During the War On Terror, that character just had to also be some kind of ex-special forces spook, a troop who was more than just a troop, now happily retired and focused more on his immaculate flower gardens or whatever. The fantasy here being, I suppose, that the covert warfighters we sent out to do our dirty business at the time were prodigies at carving order from chaos. A doomsday prepper who spent his days building immaculate dollhouse furniture from the comfort of his meticulously booby-trapped house was the ideal aughts anti-hero.
The private dick and the retired operator were probably more alike than they were different, however, both monk-like and secretly romantic behind the misanthropic, jaded and gruff exteriors, with a Victorian sense of morality and a soft spot for women. Naturally, they could also beat people up.

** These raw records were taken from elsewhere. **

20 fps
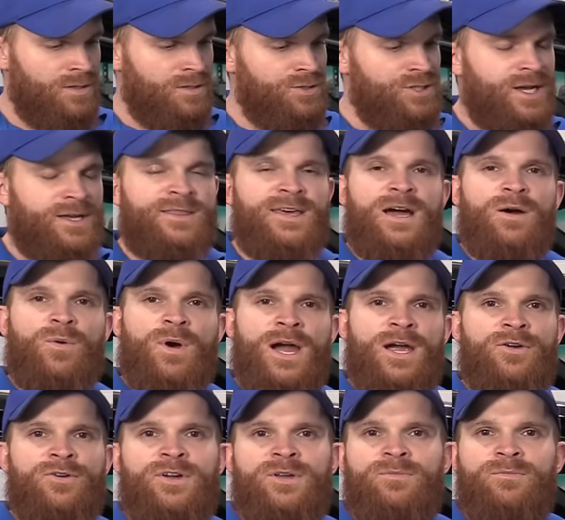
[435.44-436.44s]
Check that
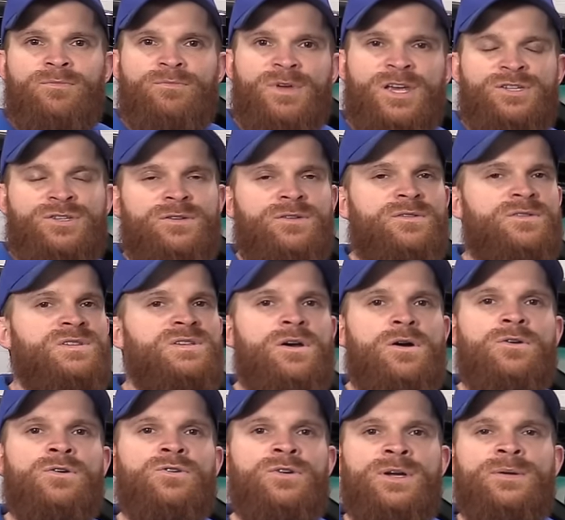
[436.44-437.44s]
wiring, make sure there's
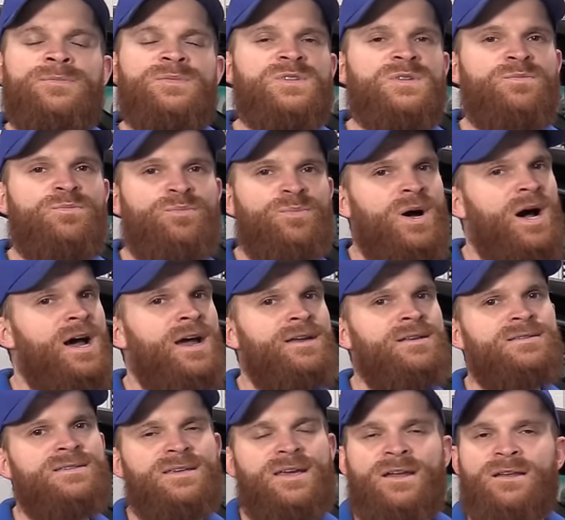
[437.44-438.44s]
no crimps,
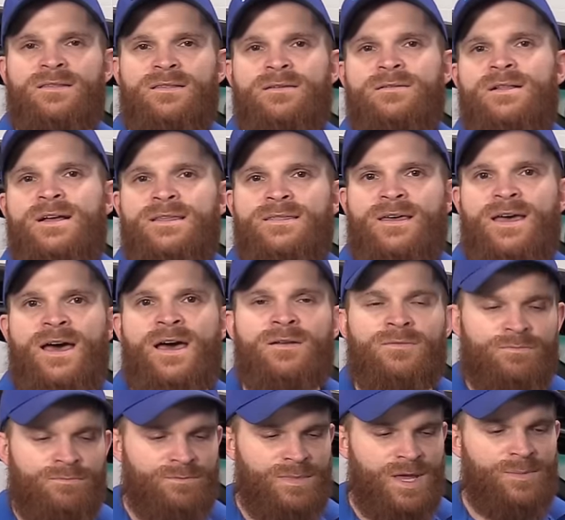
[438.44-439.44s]
binds, anything like
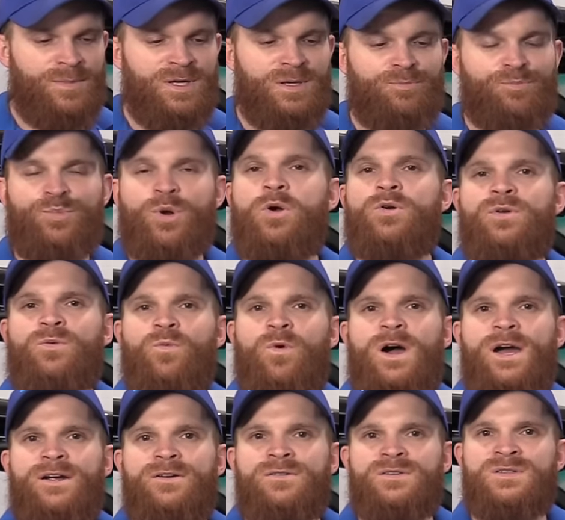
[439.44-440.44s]
that. Maybe broken
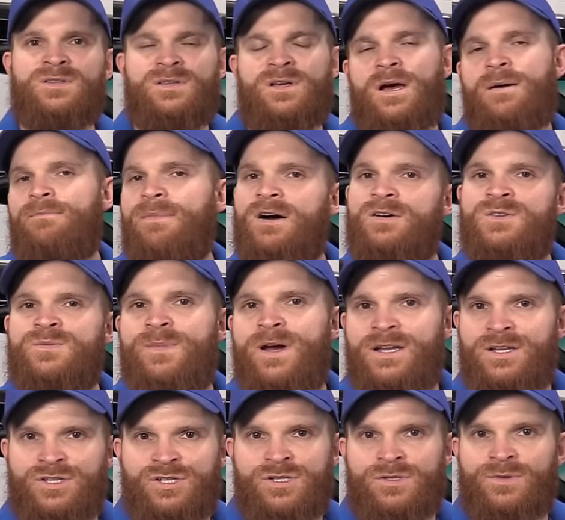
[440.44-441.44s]
wires, a mouse
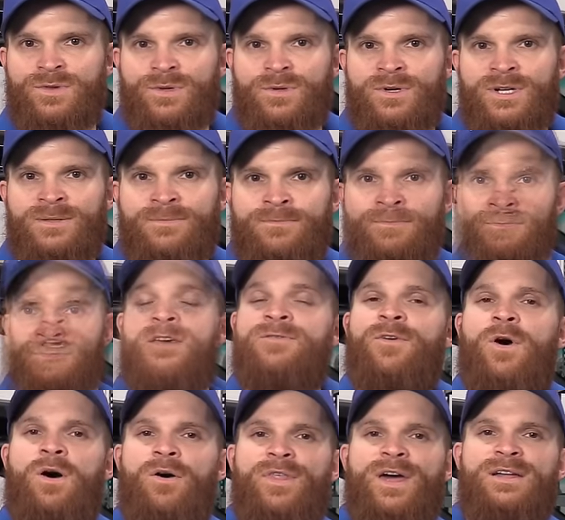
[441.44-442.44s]
might have chewed through it.
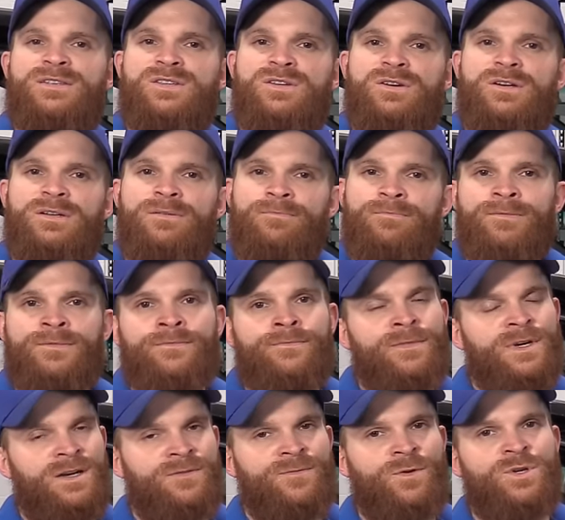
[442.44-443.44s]
If all that's good,
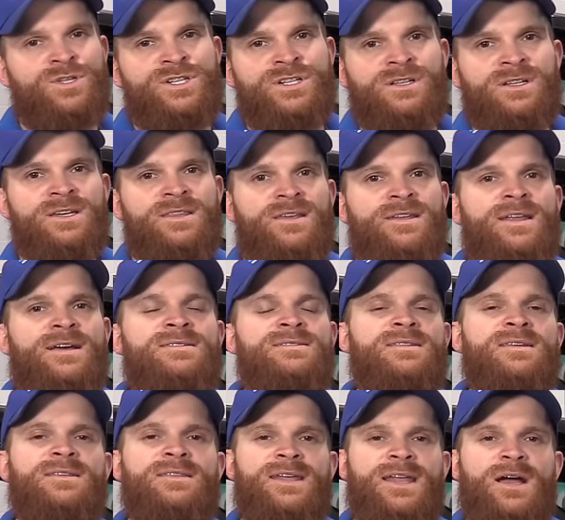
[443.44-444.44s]
unfortunately, the next
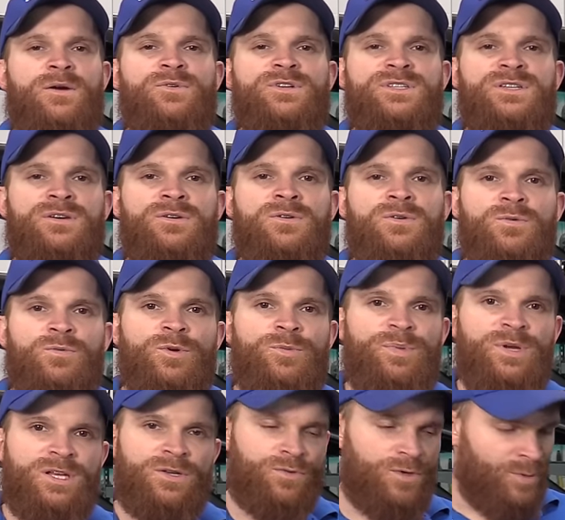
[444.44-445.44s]
thing that I would do would be to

In Marlowe, Liam Neeson is probably a little old for a noir detective, but he’s the perfect age to play Liam Neeson, who is canonically always a little too old for any role he’s playing. Marlowe is in his office full of harsh shadows one day when in walks Clare Cavendish, played by Diane Kruger (Inglourious Basterds), who wants him to find her disappeared lover, Nico Peterson (Francois Arnaud). Peterson may or may not have been run over by a car in front of the private club where they met. Trying to find out the truth puts Marlowe on a collision course with the head of the club, played by the terminally theatrical Danny Huston (perfectly cast), a put-upon homicide detective played by Ian Hart, the city’s main mafia character played by Alan Cumming, and most of all, Clare’s ex-silent film superstar mother, Dorothy Cavendish, played by Jessica Lange.

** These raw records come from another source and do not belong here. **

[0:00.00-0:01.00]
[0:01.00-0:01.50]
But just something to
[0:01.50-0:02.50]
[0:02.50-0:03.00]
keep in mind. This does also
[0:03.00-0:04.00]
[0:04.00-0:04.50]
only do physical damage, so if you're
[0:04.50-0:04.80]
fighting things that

In practice, Marlowe mostly drives from place to place having wry little dialogues with people and occasionally beating people up. Unlike Neeson’s Taken and post-Taken output, martial arts and fisticuffs aren’t really the point. Most of the interactions last only a few punches, which is a lot less straining on the viewer’s disbelief suppressor. The dialogue also seems more like the main attraction here, and while the verbose script (from screenwriter William Monahan) isn’t especially naturalistic, it is mostly enjoyable. Basically, instead of growling threats, Neeson mostly flirts with dangerous women and verbally spars with dangerous men, in between philosophizing with cops and fellow dicks while pushing his fedora forward and backward on his head, as the situation requires.
Think: a more genteel Taken with a literary bent and period costumes. The plot, involving drugs, a studio head-turned-ambassador, and a plaster mermaid smuggled from Mexico, isn’t exactly Chinatown, but it’s just interesting enough to keep watching even without 100% buy-in.
Marlowe is a little gorier than you imagine an original Chandler adaptation would’ve been, with a little more punching, and Marlowe has now been retconned as a veteran of the battle of the Somme. This manages to suit both our modern conception of the antihero as an ex-troop, and comes basically straight from Raymond Chandler’s own bio.
It would be overly generous to Marlowe, which I don’t envision being a smash hit, to call it a fitting capstone to the era of the post-Taken antihero, though that style has gotten a little stale and the mantle has mostly been taken over by Gerard Butler. Marlowe is largely a nostalgia play for noir lovers, though it does seem fitting that the updated version of Taken Liam Neeson is less special forces superman and more working stiff at the mercy of financially motivated forces beyond his control.